#### [Exercise details]
Pictures are to be omitted; everything else in the data must be transcribed exactly.

#### [Exercise material]
☆ ☆ ☆
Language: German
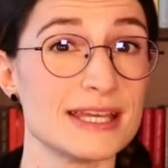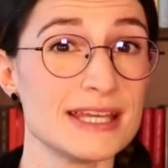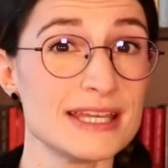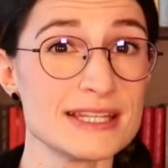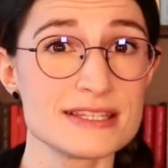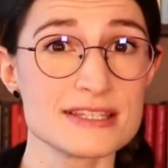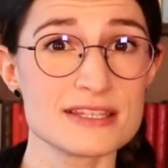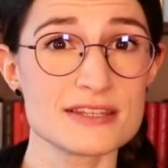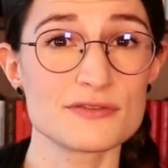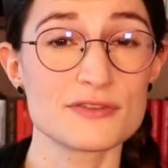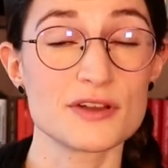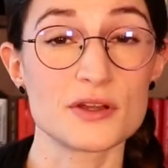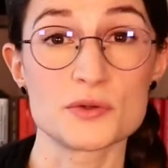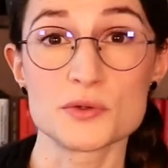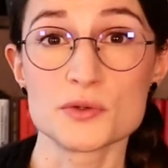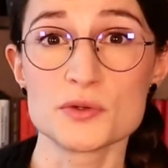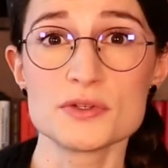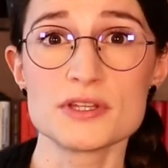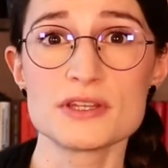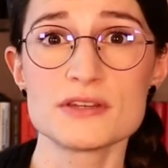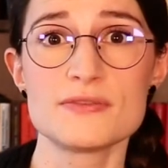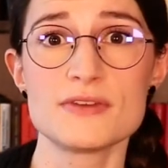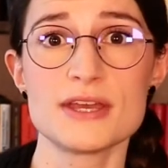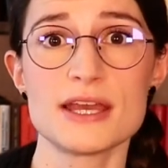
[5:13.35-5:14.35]
Hitze
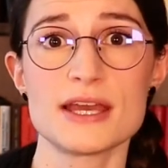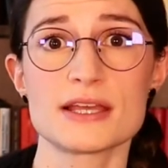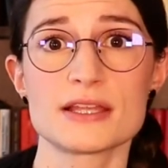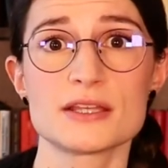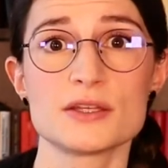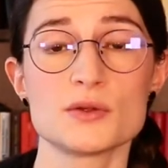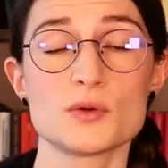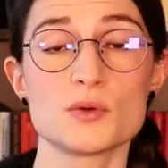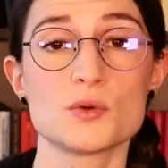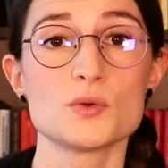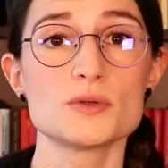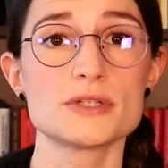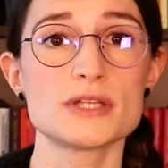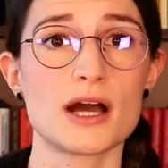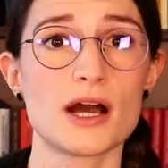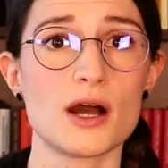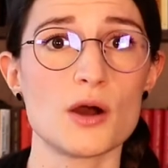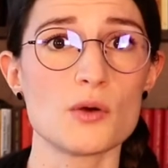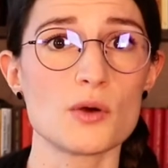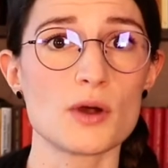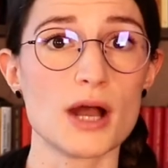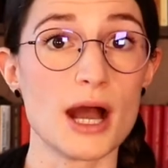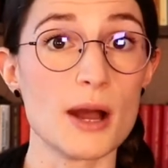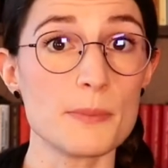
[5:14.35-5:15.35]
verödet werden oder
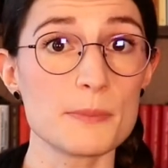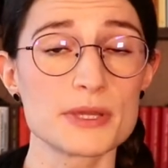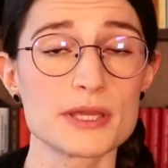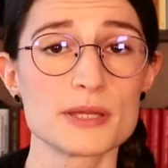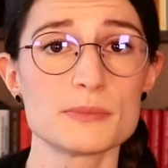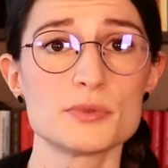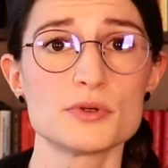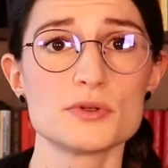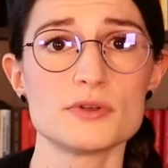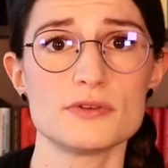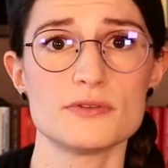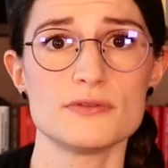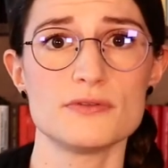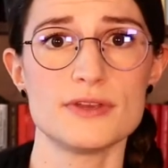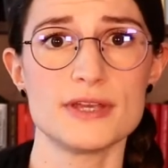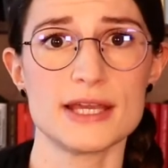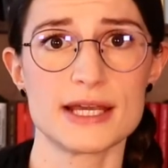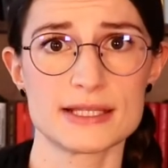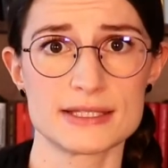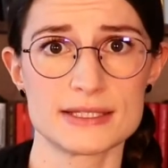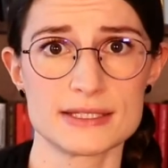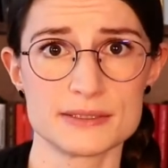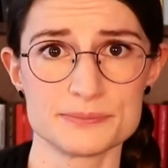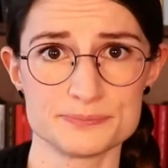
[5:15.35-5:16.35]
auch abgebunden
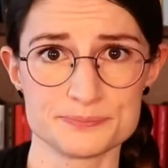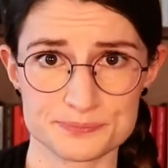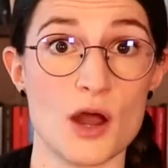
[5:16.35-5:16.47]
werden.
☆ ☆ ☆
#### [Solution to this exercise]
Language: German
[5:13.35-5:14.35]
Hitze
[5:14.35-5:15.35]
verödet werden oder
[5:15.35-5:16.35]
auch abgebunden
[5:16.35-5:16.47]
werden.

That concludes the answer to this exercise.